EXTRACTED ENTRIES START

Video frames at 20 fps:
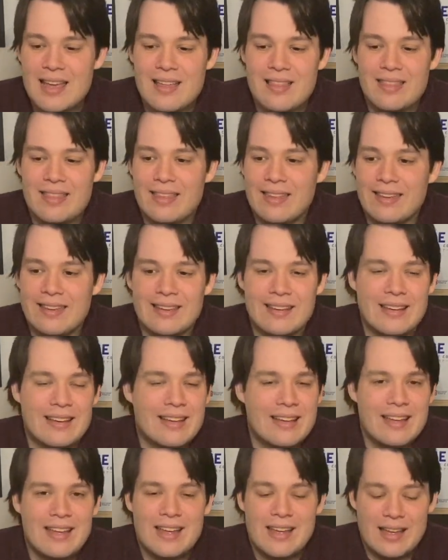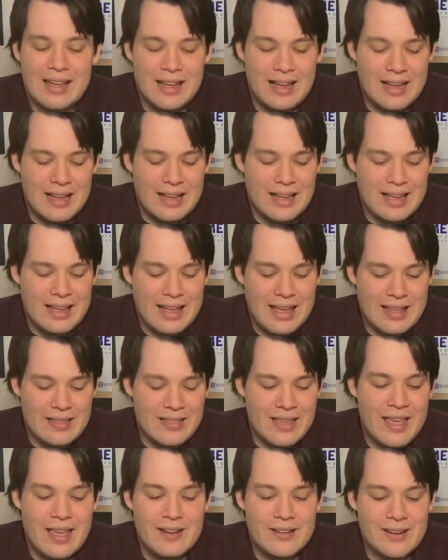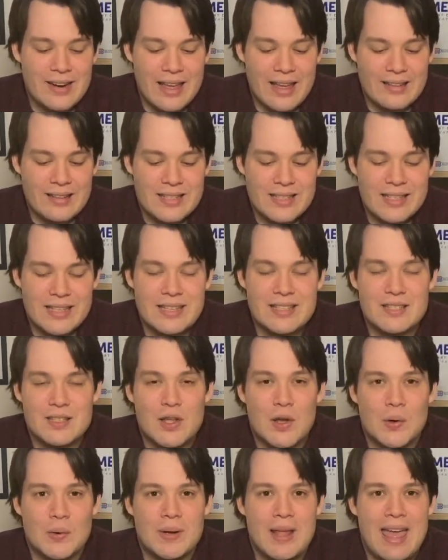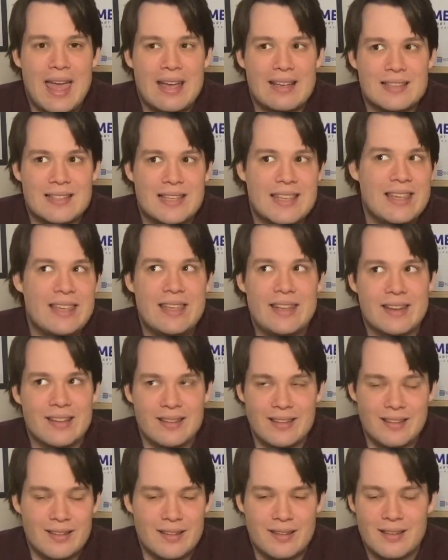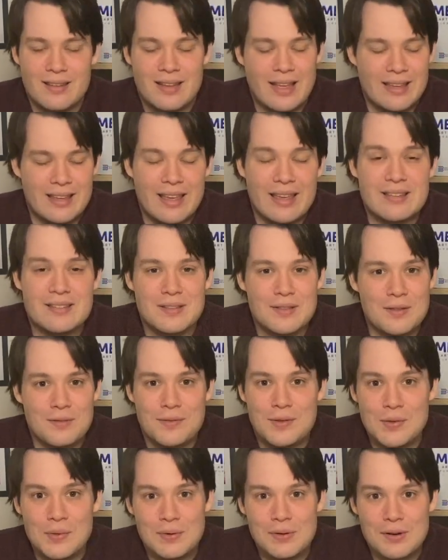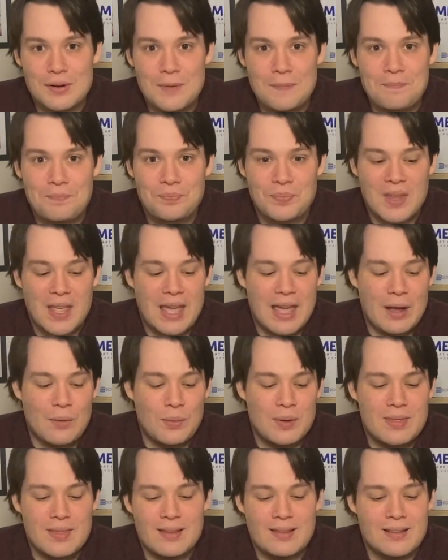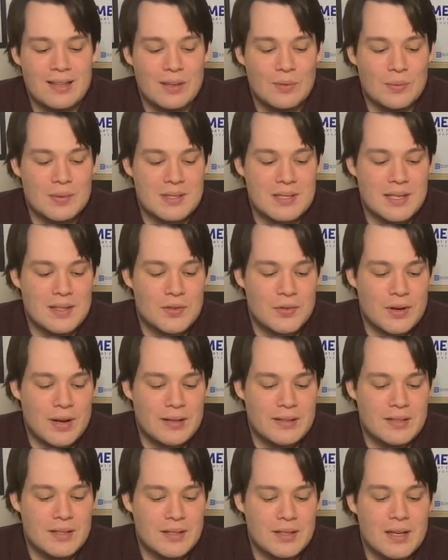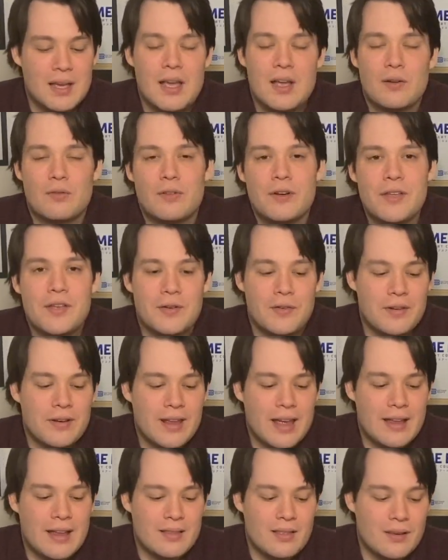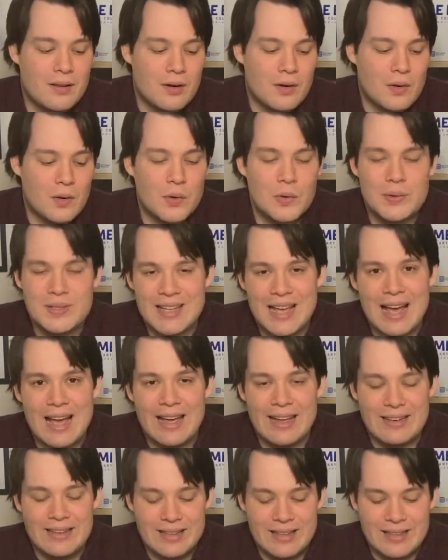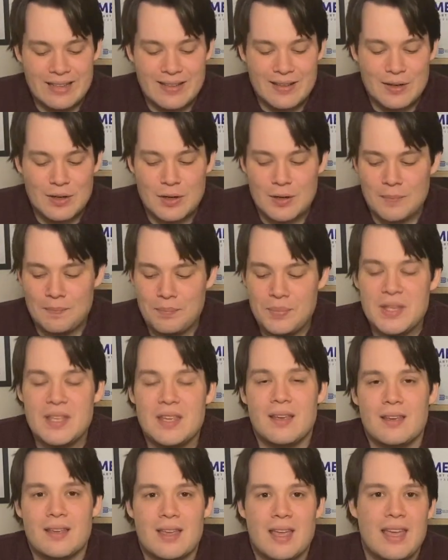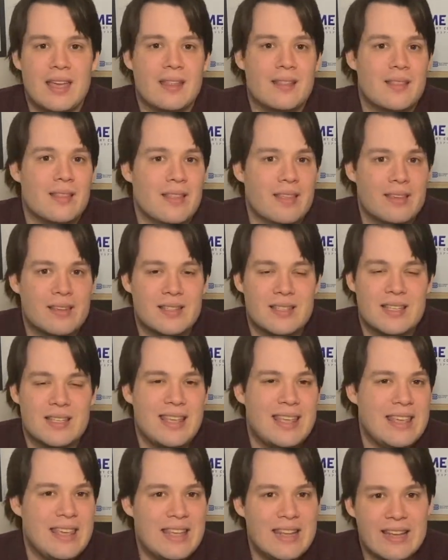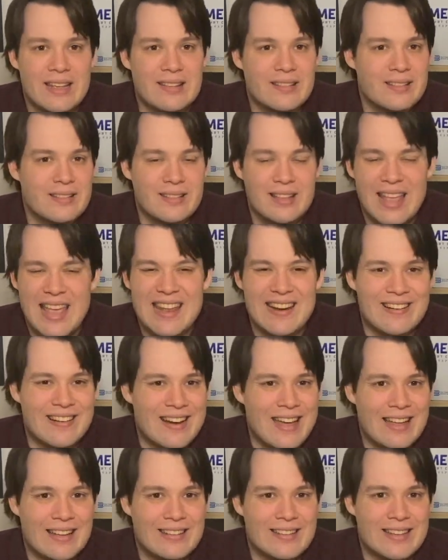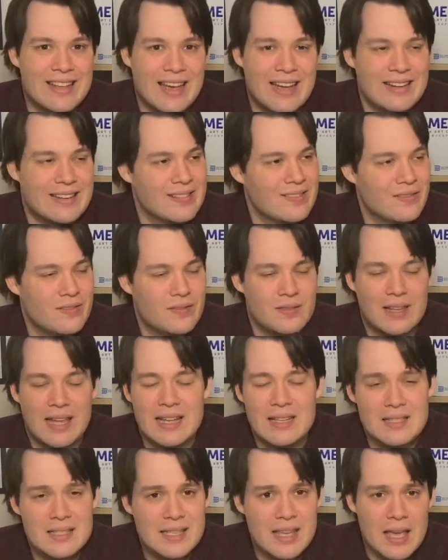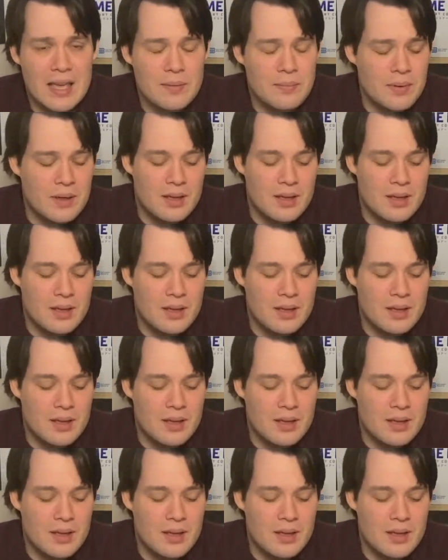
thing, and the internet is known as Eden, I guess, in the future. And what they did was they tried to recreate the girl who died, her being in this Eden internet kind of landscape,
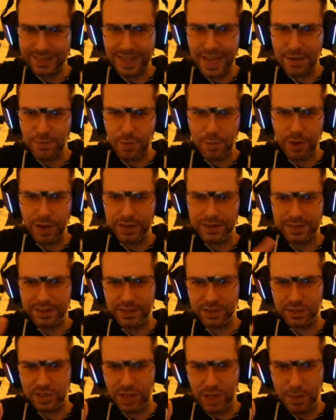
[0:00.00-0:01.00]
everybody's
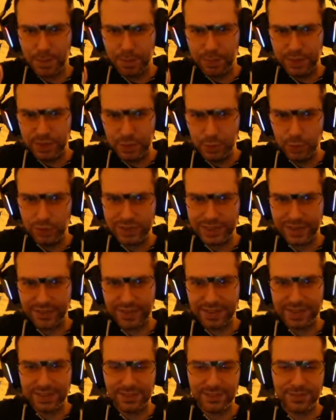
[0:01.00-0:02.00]
just abusing
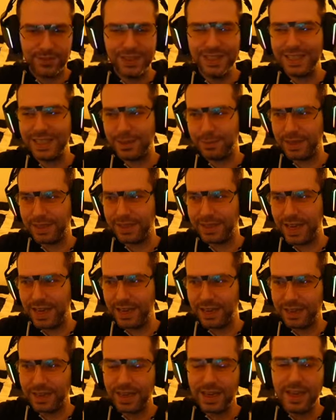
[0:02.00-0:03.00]
this feeding
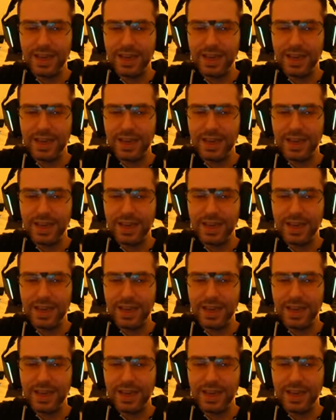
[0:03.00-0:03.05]
mechanic,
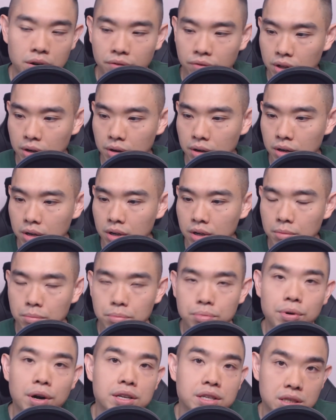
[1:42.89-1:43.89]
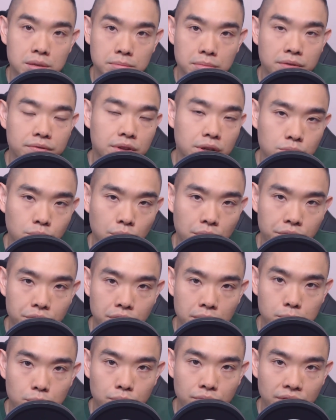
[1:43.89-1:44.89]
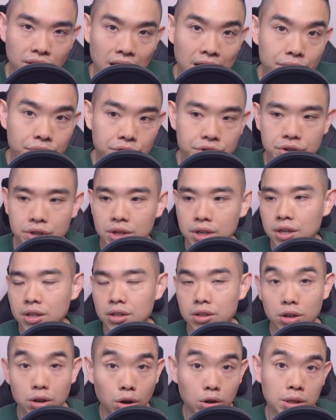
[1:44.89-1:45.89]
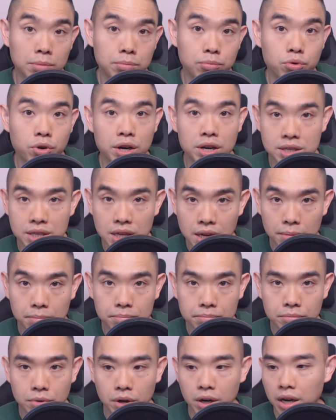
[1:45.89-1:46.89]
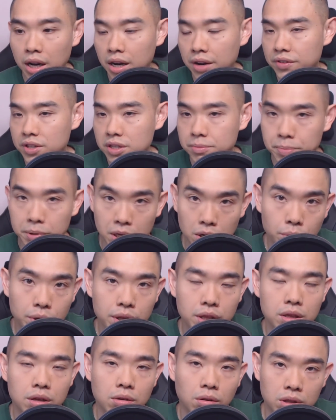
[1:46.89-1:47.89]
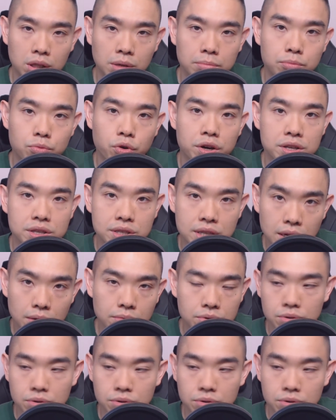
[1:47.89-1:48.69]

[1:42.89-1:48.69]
If the price is above the 200-day moving average, the long-term trend is up, right? And if it's below it, the long-term trend is down.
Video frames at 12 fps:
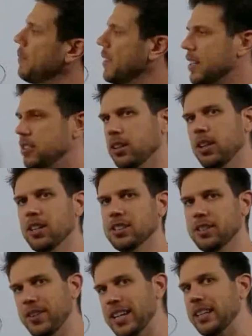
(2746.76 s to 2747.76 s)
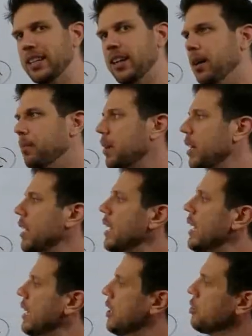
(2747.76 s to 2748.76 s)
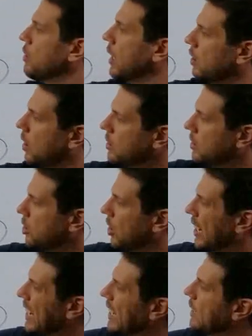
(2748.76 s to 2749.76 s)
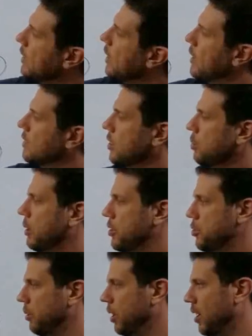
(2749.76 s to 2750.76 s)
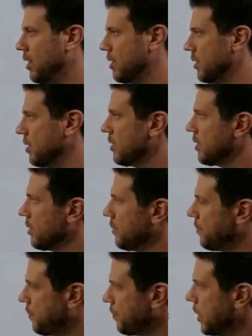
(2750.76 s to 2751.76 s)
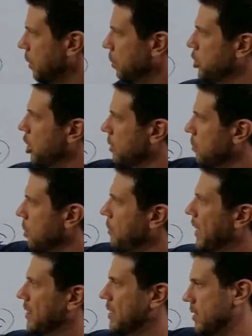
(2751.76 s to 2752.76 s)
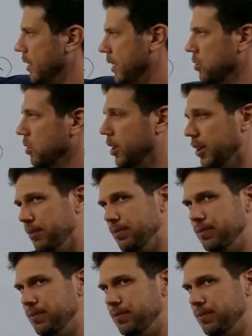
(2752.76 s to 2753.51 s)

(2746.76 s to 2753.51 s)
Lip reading: That's a loss of income. Indirect losses are inconsequential losses. We'll talk more about these later on.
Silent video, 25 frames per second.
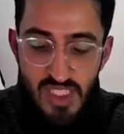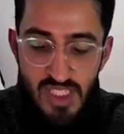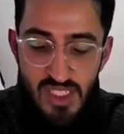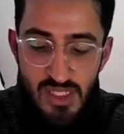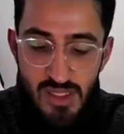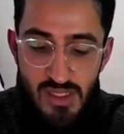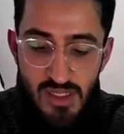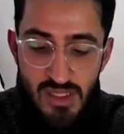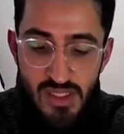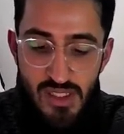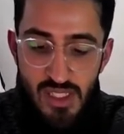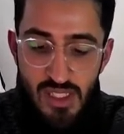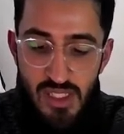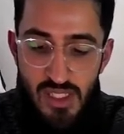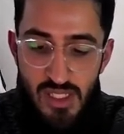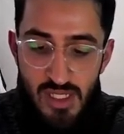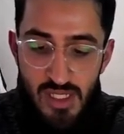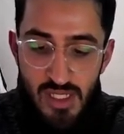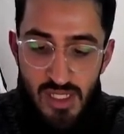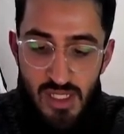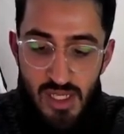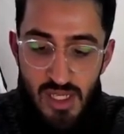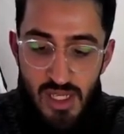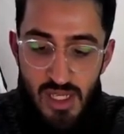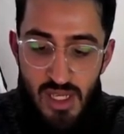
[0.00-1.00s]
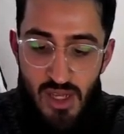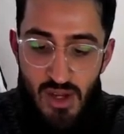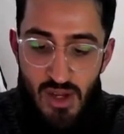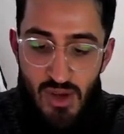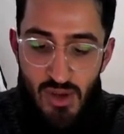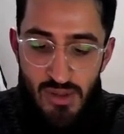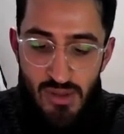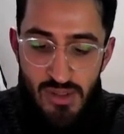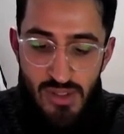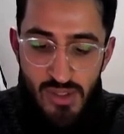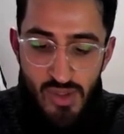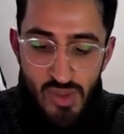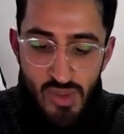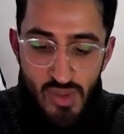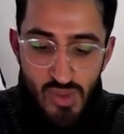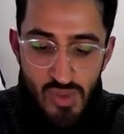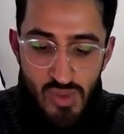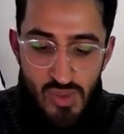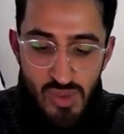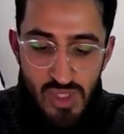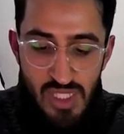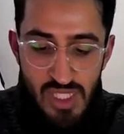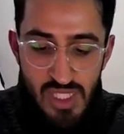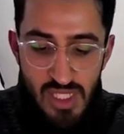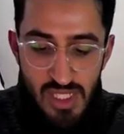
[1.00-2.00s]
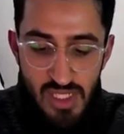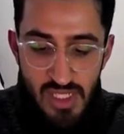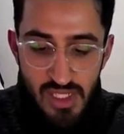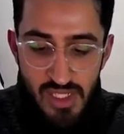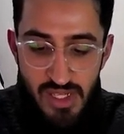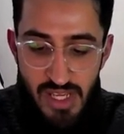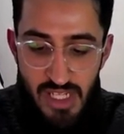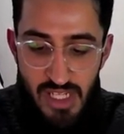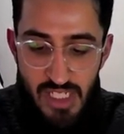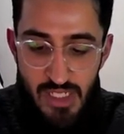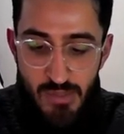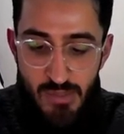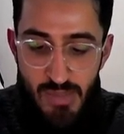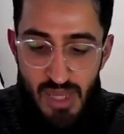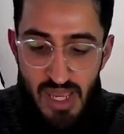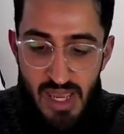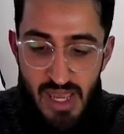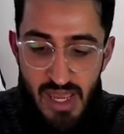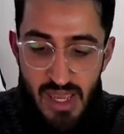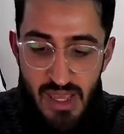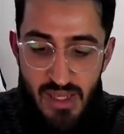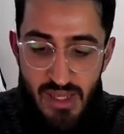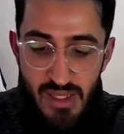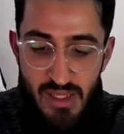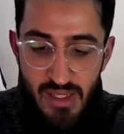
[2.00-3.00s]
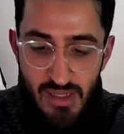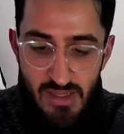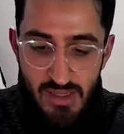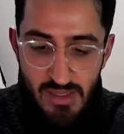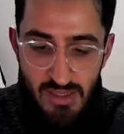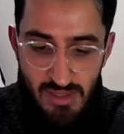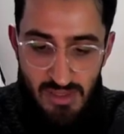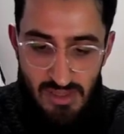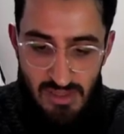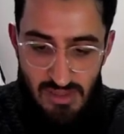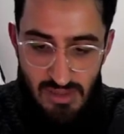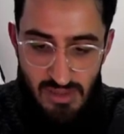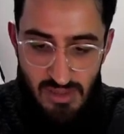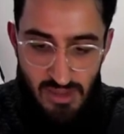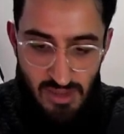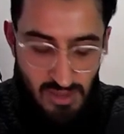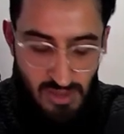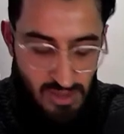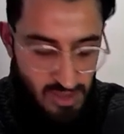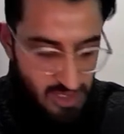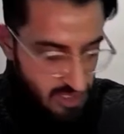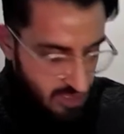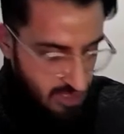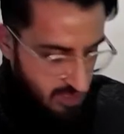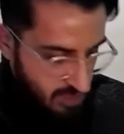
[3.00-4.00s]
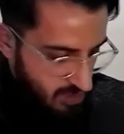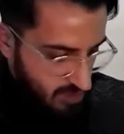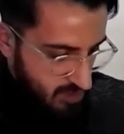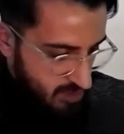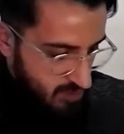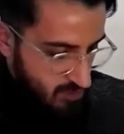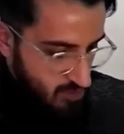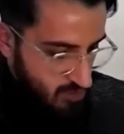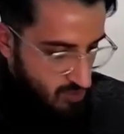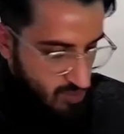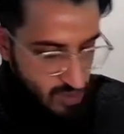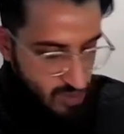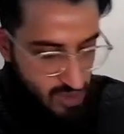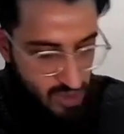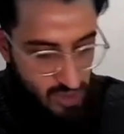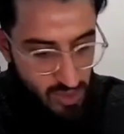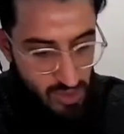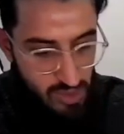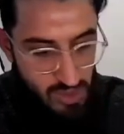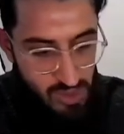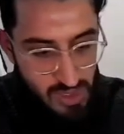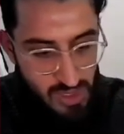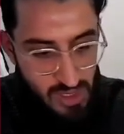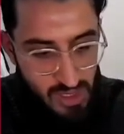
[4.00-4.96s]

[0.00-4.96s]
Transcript: Let's see, on to the next pack. Oh god.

EXTRACTED ENTRIES END

When you reach the line that contains "(2747.76 s to 2748.76 s)", start copying the listing word for word and stop only after its last line, without any pictures.

(2747.76 s to 2748.76 s)
(2748.76 s to 2749.76 s)
(2749.76 s to 2750.76 s)
(2750.76 s to 2751.76 s)
(2751.76 s to 2752.76 s)
(2752.76 s to 2753.51 s)

(2746.76 s to 2753.51 s)
Lip reading: That's a loss of income. Indirect losses are inconsequential losses. We'll talk more about these later on.
Silent video, 25 frames per second.
[0.00-1.00s]
[1.00-2.00s]
[2.00-3.00s]
[3.00-4.00s]
[4.00-4.96s]

[0.00-4.96s]
Transcript: Let's see, on to the next pack. Oh god.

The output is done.